Given sourcetype=ps
and sourcetype=top
, in both of which pctCPU
are present, how do I associate pctCPU
from top only while using fields unique to ps? (Despite identical field name, values in these two sources represent very different things.)
In Splunk Add-on for Nix, for example, *ps and top both contain fields PID
, COMMAND
and pctCPU
. (They share some other field names of interest which I will not use in this example.) As @Paolo Prigione pointed out many years ago, pctCPU in ps is not useful for monitoring. (https://answers.splunk.com/answers/27398/is-nix-sourcetype-ps-pctcpu-really-suitable-for-charting-oo...) In the simplest use case, pctCPU in top would give the instantaneous CPU usage of each process. However, COMMAND
in top only gives a simple program name, which is insufficient for my purposes. (In the old nix for Splunk, *ps' COMMAND
includes full arguments; in Splunk Add-on for Nix, *ps has a separate ARGS
field.)
Conceivably I can associate top's pctCPU
values with ps' app
(combination of COMMAND
and ARGS
in the new Splunk Add-on for Nix) by joining a *top search with a ps search. This looks very wasteful, however. So I thought I would tackle it by a simple search, then eliminate values from ps.
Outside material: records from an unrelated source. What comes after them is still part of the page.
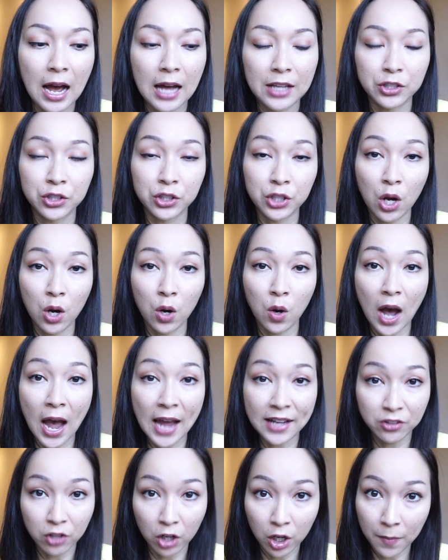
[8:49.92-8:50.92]
So
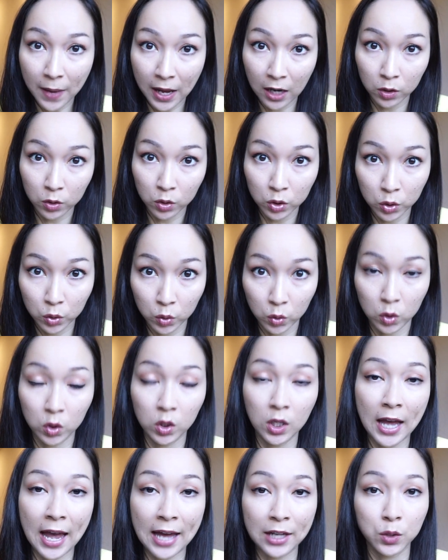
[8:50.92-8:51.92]
I started medical
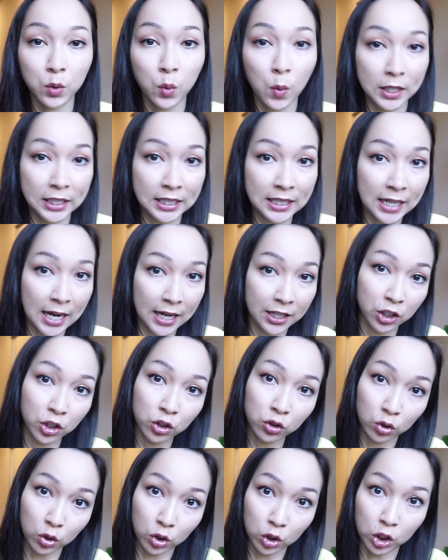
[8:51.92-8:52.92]
school at 29
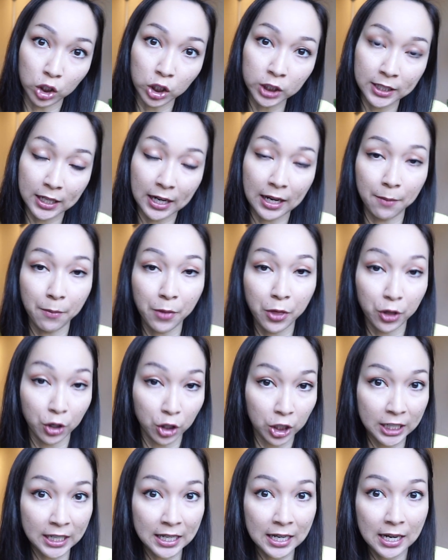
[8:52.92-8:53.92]
years old. I'm
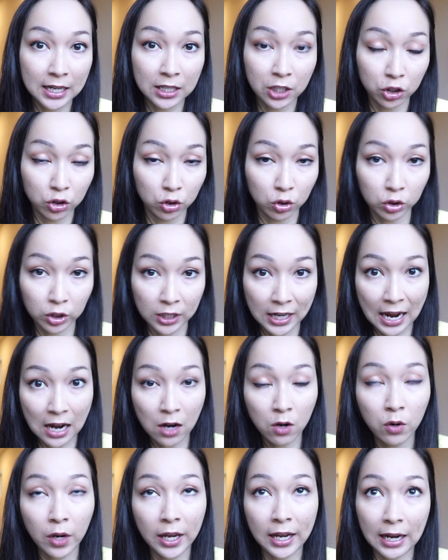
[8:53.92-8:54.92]
30 years old
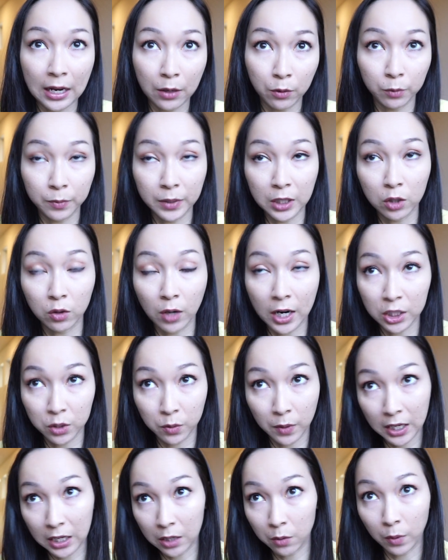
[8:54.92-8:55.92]
now, and I will be
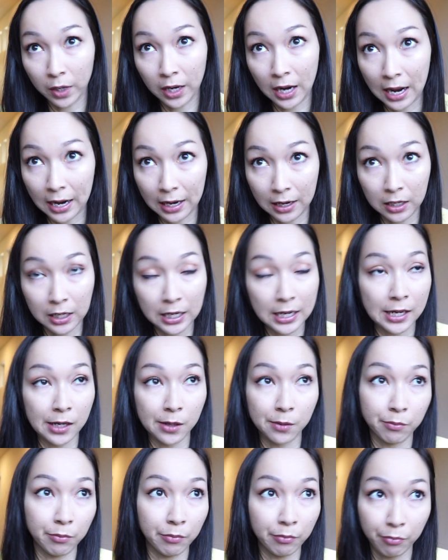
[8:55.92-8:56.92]
graduated when I
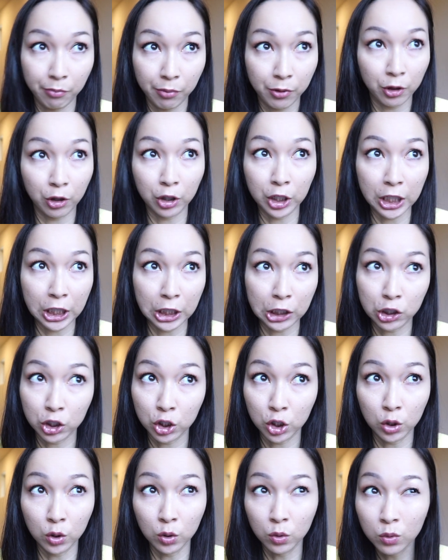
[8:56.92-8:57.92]
am
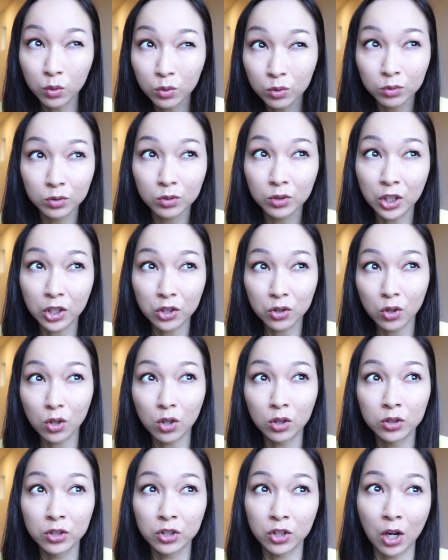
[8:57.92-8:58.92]
32 years
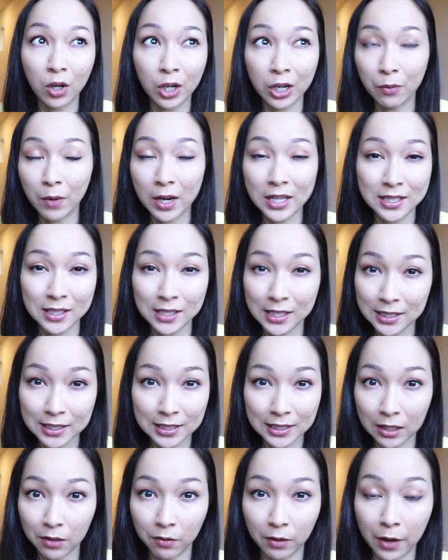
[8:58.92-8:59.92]
old, starting
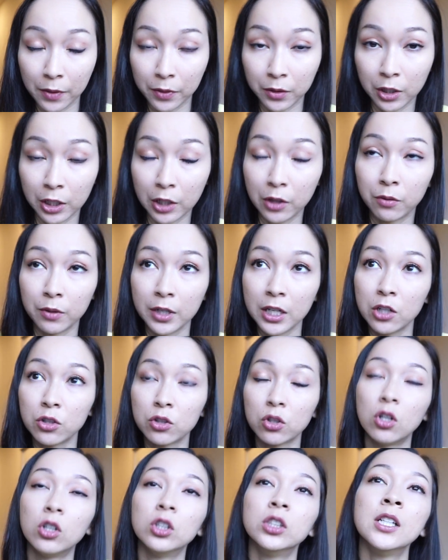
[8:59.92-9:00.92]
residency around 33
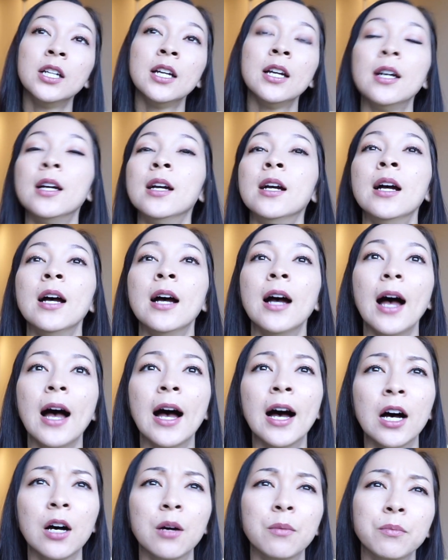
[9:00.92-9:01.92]
years old.
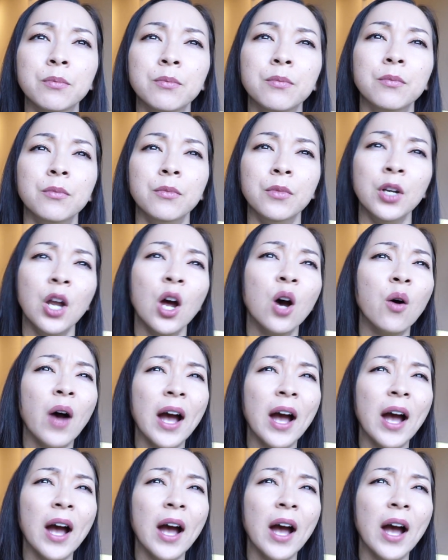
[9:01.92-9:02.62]
Um, no,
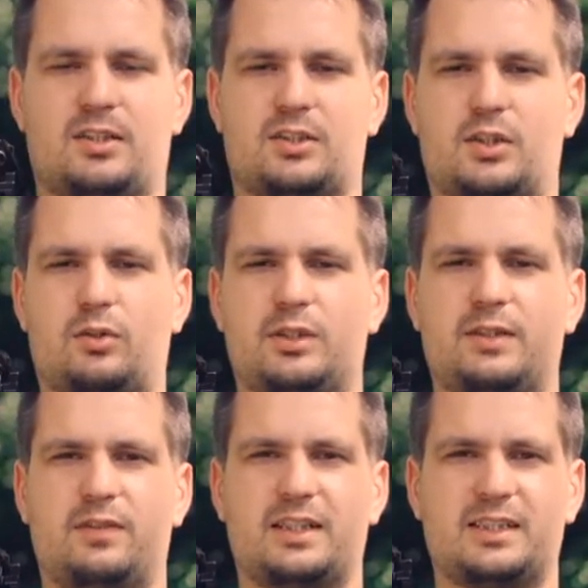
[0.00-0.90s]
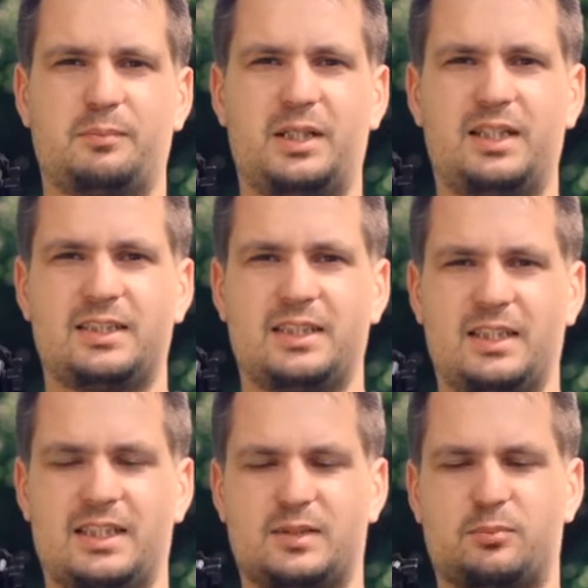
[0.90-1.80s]
So the flexibility
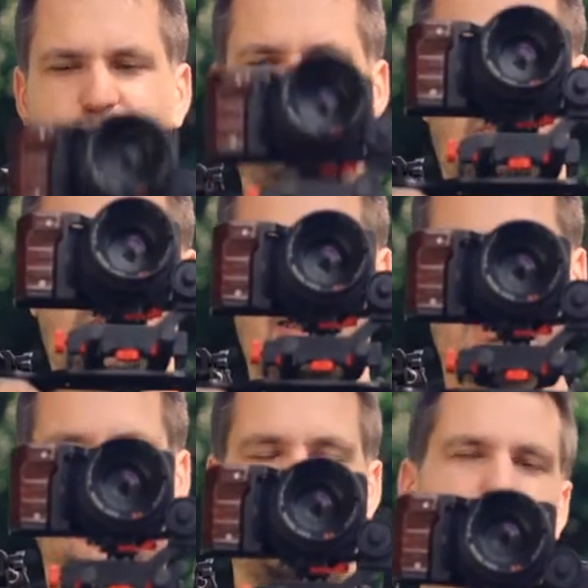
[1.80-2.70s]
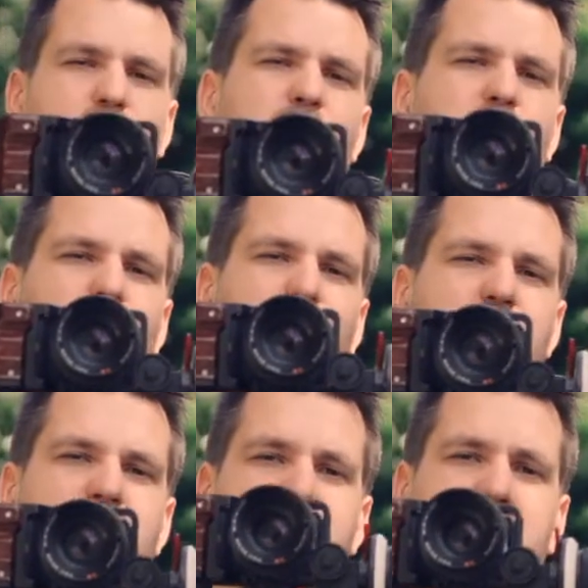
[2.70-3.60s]
is pretty incredible with
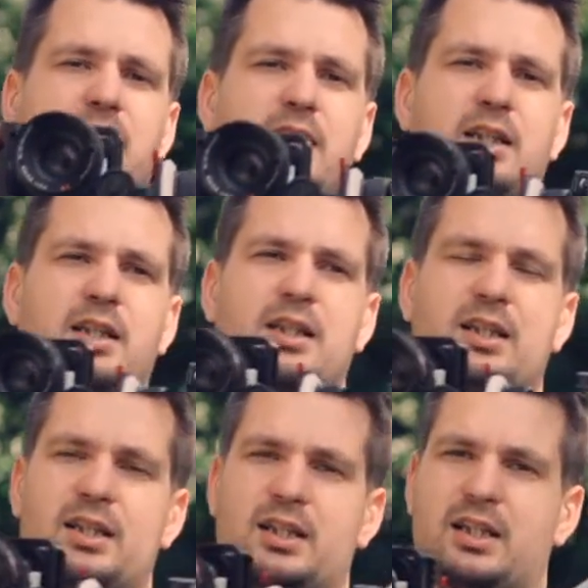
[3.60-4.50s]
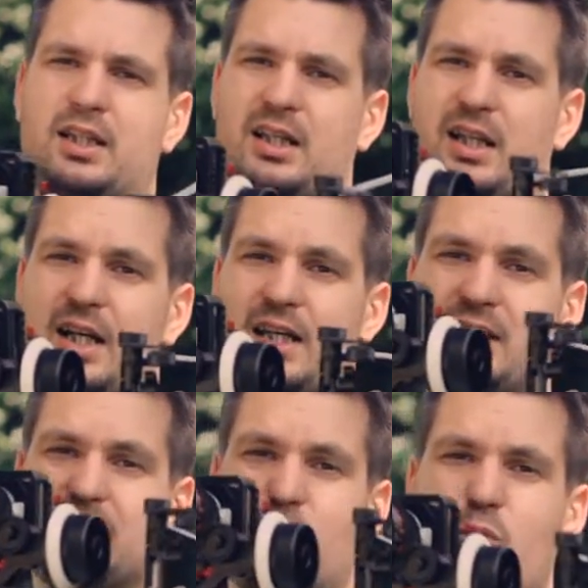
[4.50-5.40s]
this rig. I
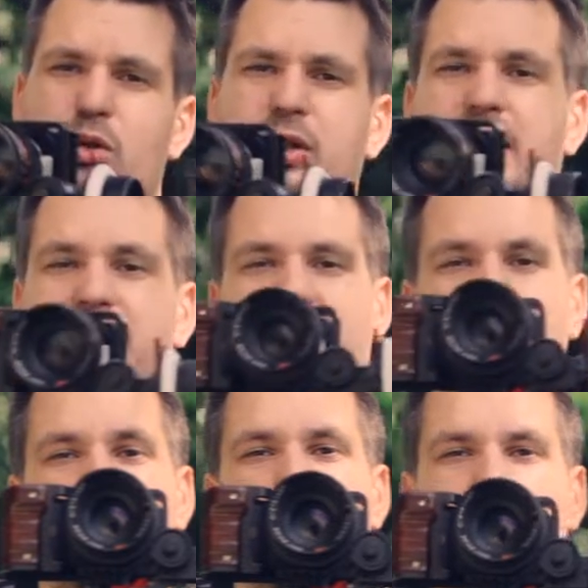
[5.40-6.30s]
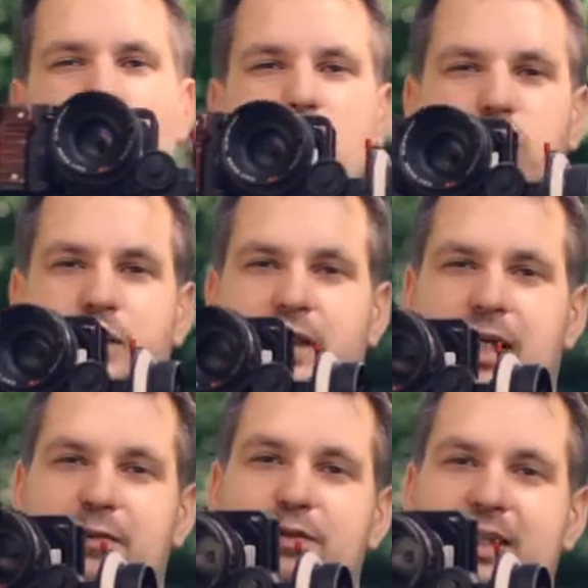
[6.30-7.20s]
guess no wonder it's actually called
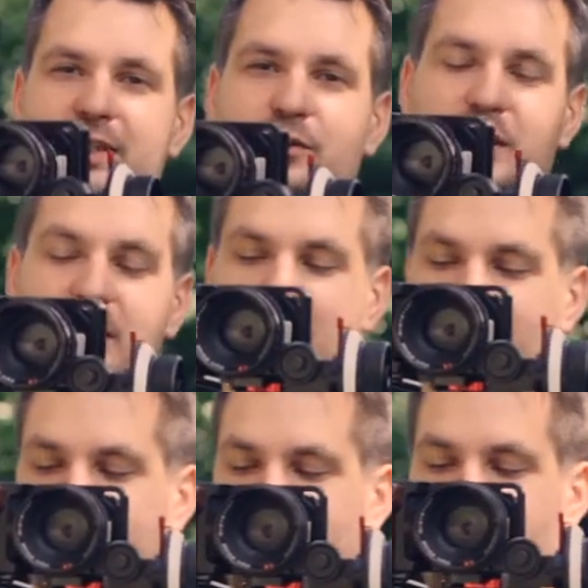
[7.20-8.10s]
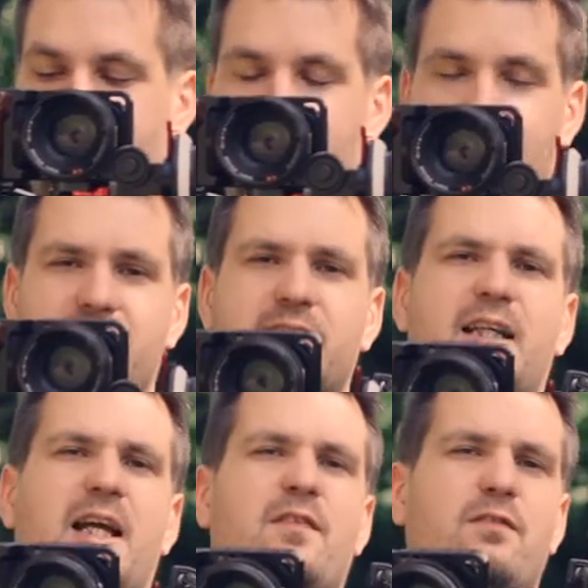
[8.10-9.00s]
a Flexi rig, because it is
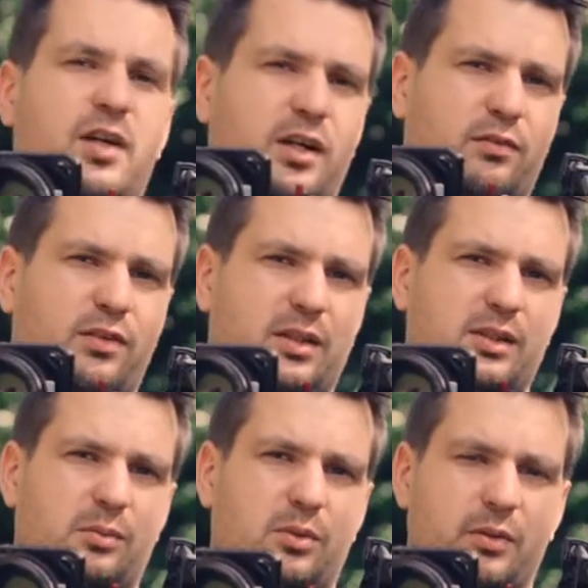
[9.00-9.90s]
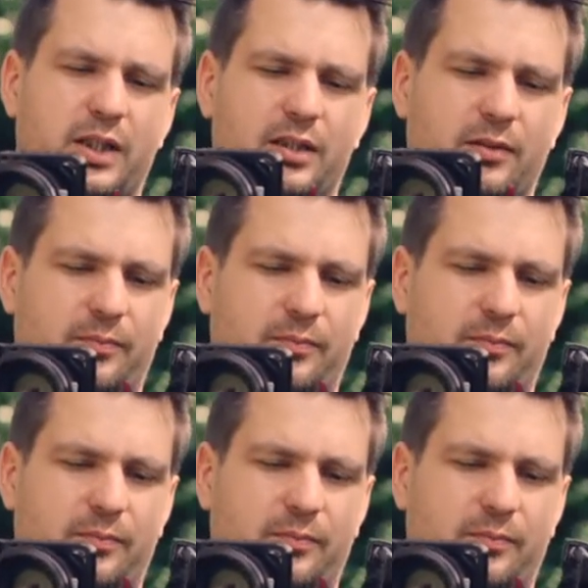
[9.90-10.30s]
a very flexible rig.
index=os (sourcetype=ps OR sourcetype=top)
| bucket _time span=1m
| stats values(if(sourcetype="ps",app,COMMAND)) as app values(eval(if(sourcetype="top",pctCPU,null()))) as pctCPU by _time PID
(bucket _time
is necessary because, though launched with the same frequency, the two sources often have sub-minute stagger.) This works for all processes output from ps. However, as ps and top do not always survey the same processes even when they are launched within a subsecond, some processes captured by ps will not show in top of the same time interval, and vice versa. As a result, the above strategy gives null values when the process is in ps only. I want to fill these gaps with values from ps, because for these extremely momentary processes, pctCPU
from ps has the same significance as that from top.
In other words, I want eliminate value of pctCPU
from ps when top is available, but use value from ps when not. (The first term in the example, values(if(sourcetype="ps",app,COMMAND)) as app
, is a much more sophisticated macro output in reality. That output can cause gaps when a process is only in ps but missing from top.)
@woodcock's introduction of coalesce
makes me search for alternative statement of the problem. Here is one clunky solution:
index=os (sourcetype="top" OR sourcetype=ps)
| eval pctCPU=sourcetype.pctCPU
| bucket _time span=1m
| stats values(pctCPU) as pctCPU latest(eval(if(sourcetype="ps",app,COMMAND) as app
by _time PID host
| eval pctCPU=replace(if(match(pctCPU,"top"),mvfilter(match(pctCPU,"top")),pctCPU),"[stop]+","")
Effectively, label pctCPU
from different sources, then filter desired values by label based on the pseudo code; get rid of the label lastly. ( (ps|top)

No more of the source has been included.